INFORMATION SHOWN Block Start
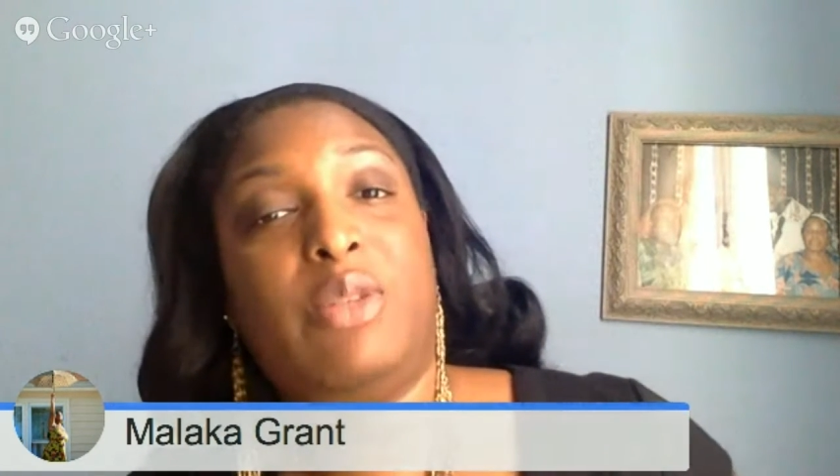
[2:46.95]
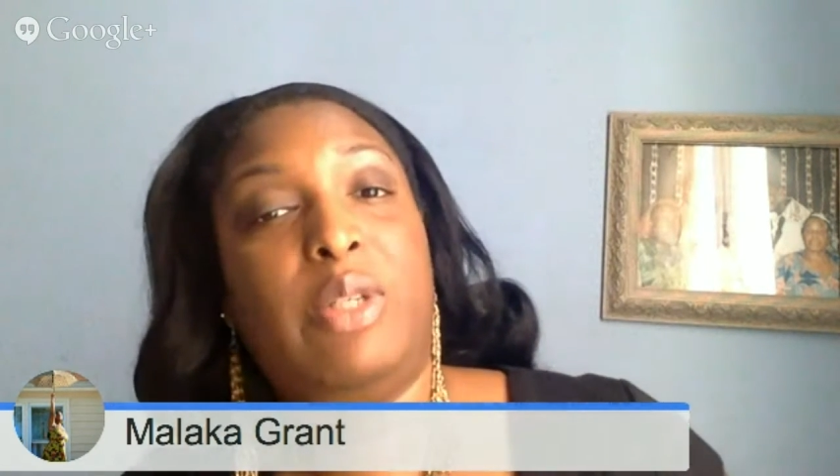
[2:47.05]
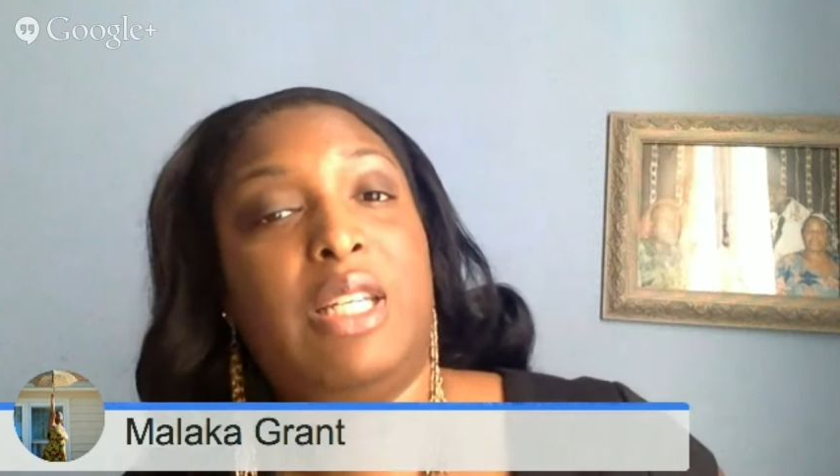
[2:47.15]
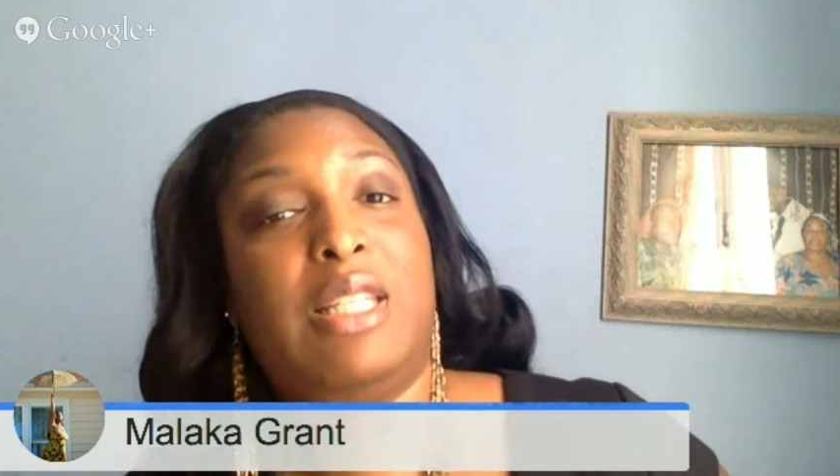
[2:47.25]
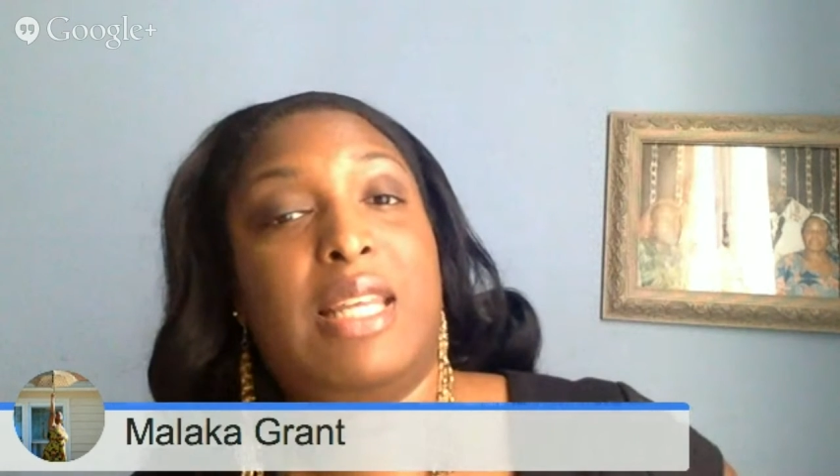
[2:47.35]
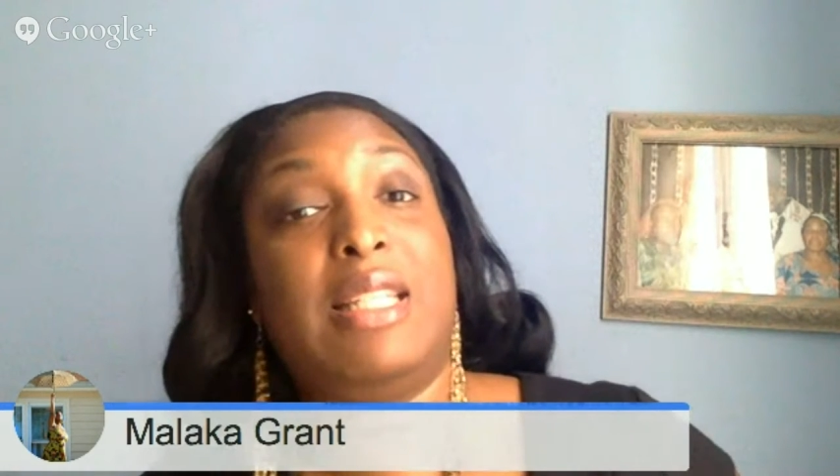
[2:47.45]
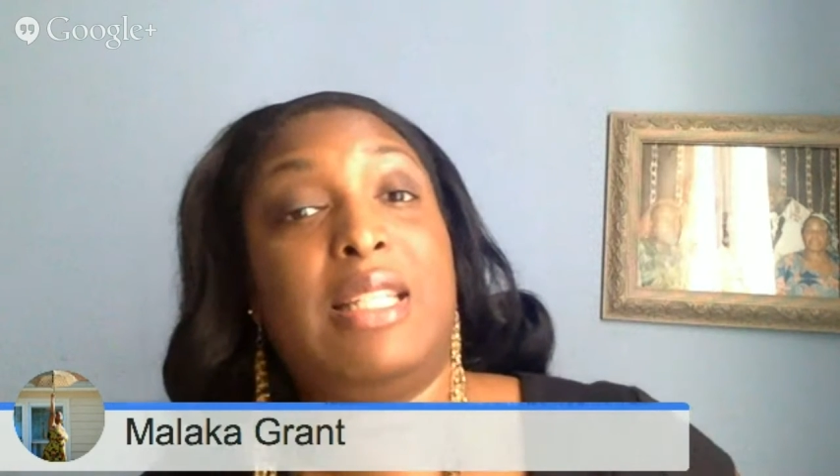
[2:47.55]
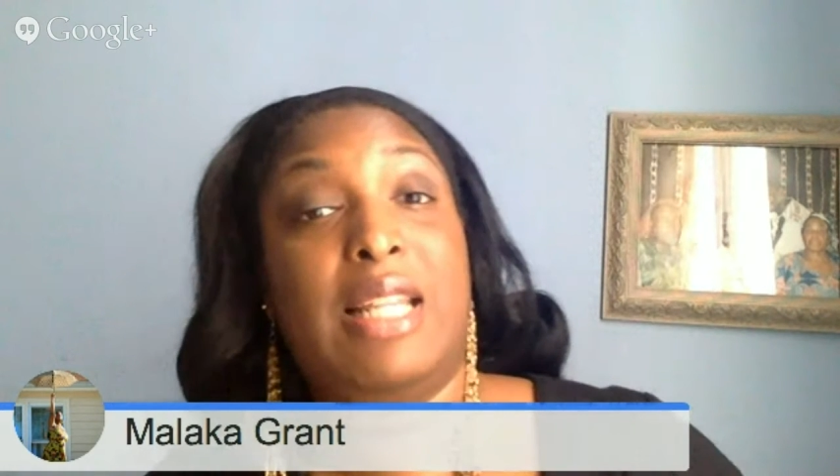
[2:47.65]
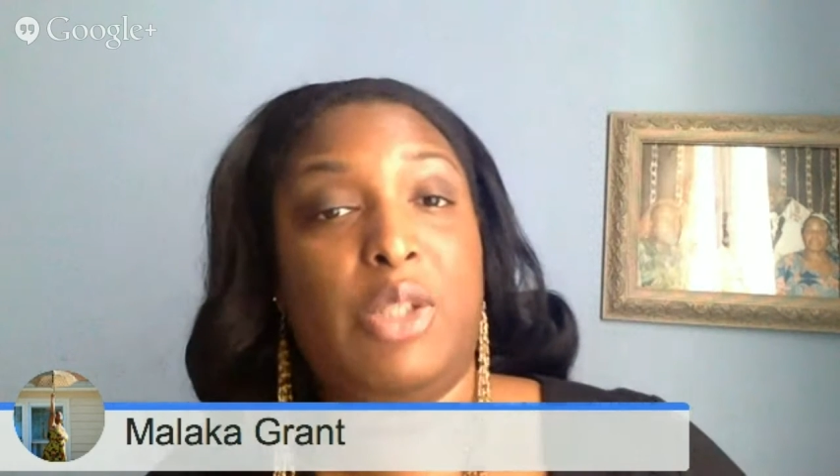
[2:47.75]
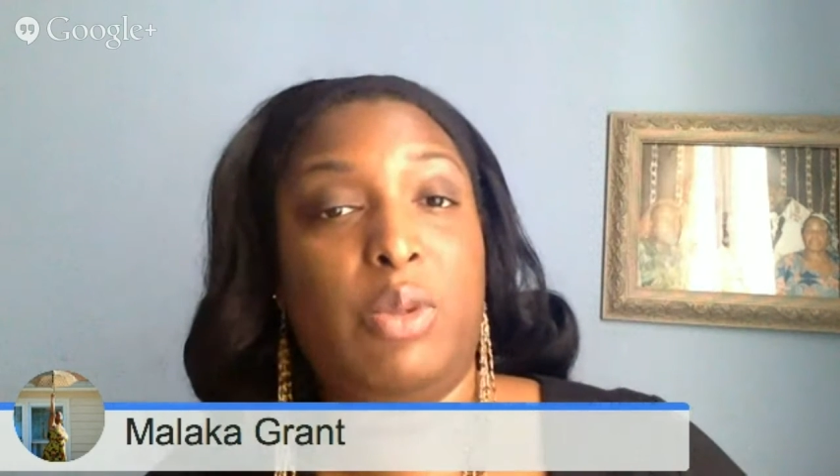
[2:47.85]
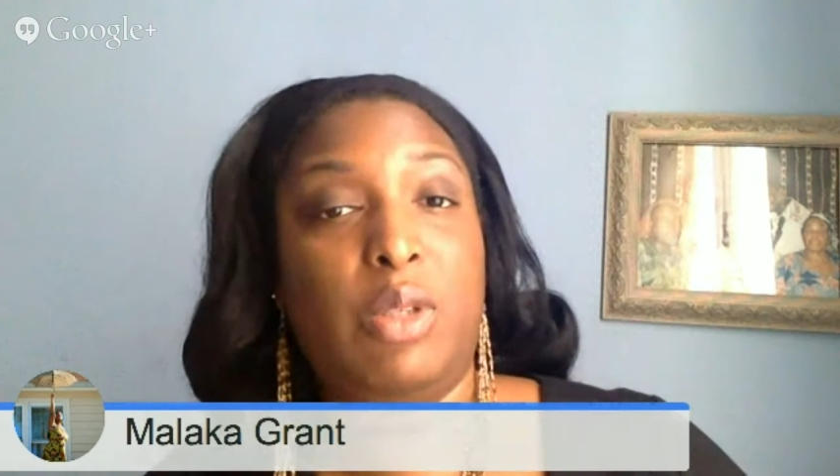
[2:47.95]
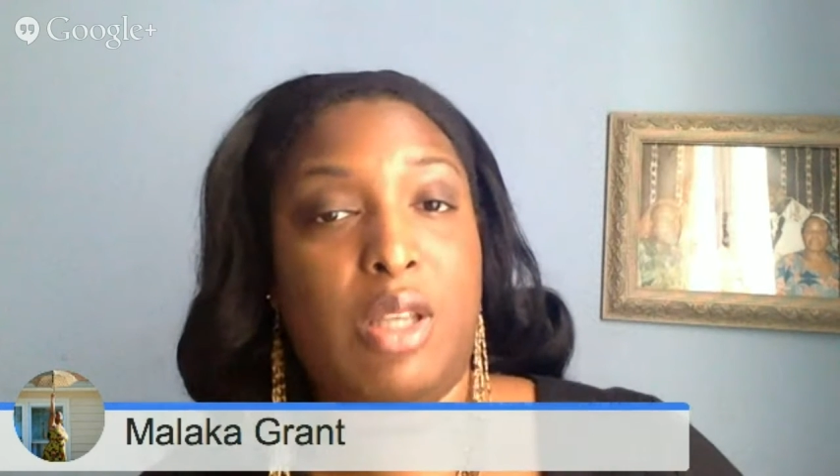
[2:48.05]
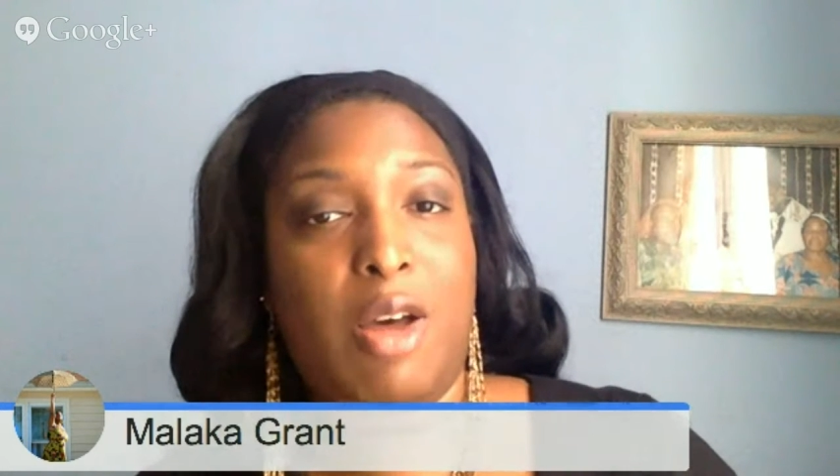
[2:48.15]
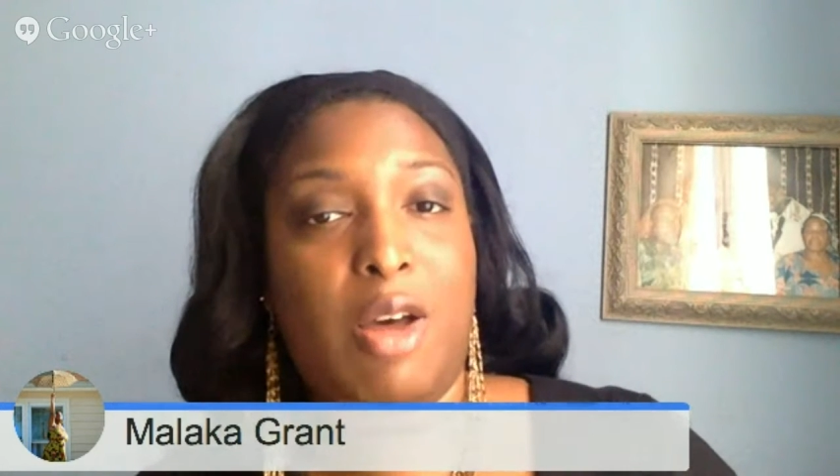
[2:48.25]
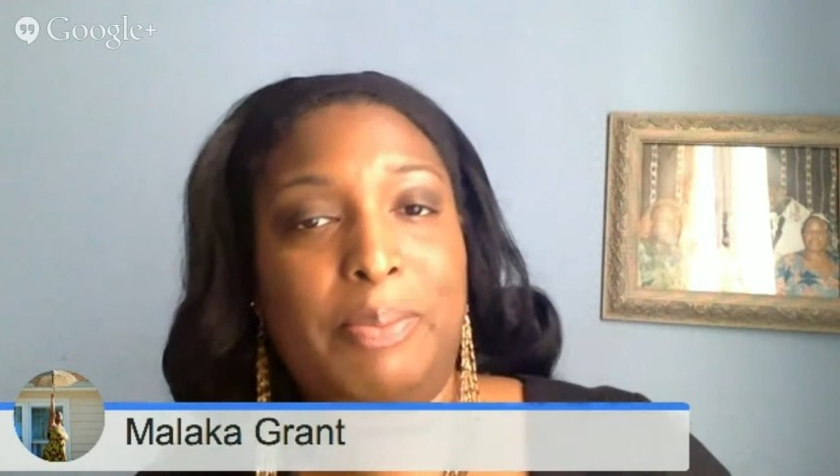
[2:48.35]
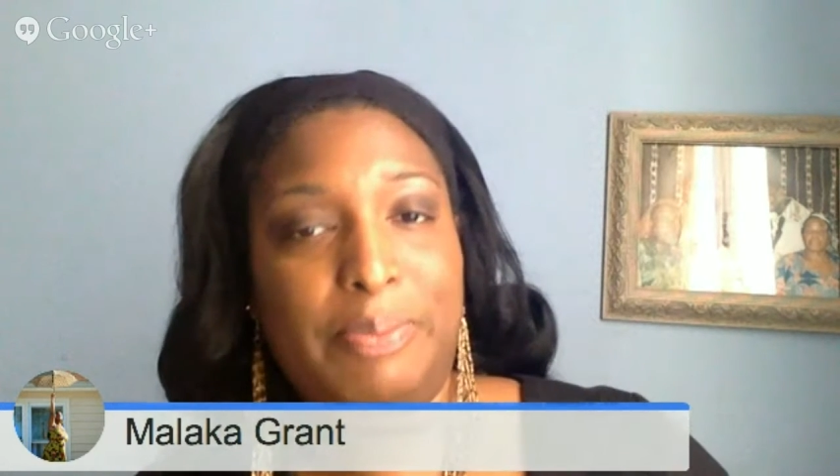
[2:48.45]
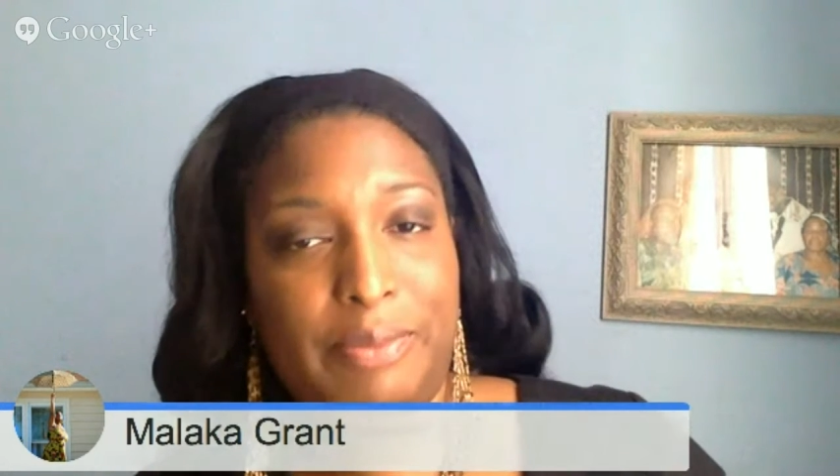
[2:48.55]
which is Intellectual Scum.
INFORMATION SHOWN Block End
→ **WHAT YOU NEED TO DO**: Transcribe every record above in full. Pictures stay out of the copy.

→ **SOLUTION BELOW**:
[2:46.95]
[2:47.05]
[2:47.15]
[2:47.25]
[2:47.35]
[2:47.45]
[2:47.55]
[2:47.65]
[2:47.75]
[2:47.85]
[2:47.95]
[2:48.05]
[2:48.15]
[2:48.25]
[2:48.35]
[2:48.45]
[2:48.55]
which is Intellectual Scum.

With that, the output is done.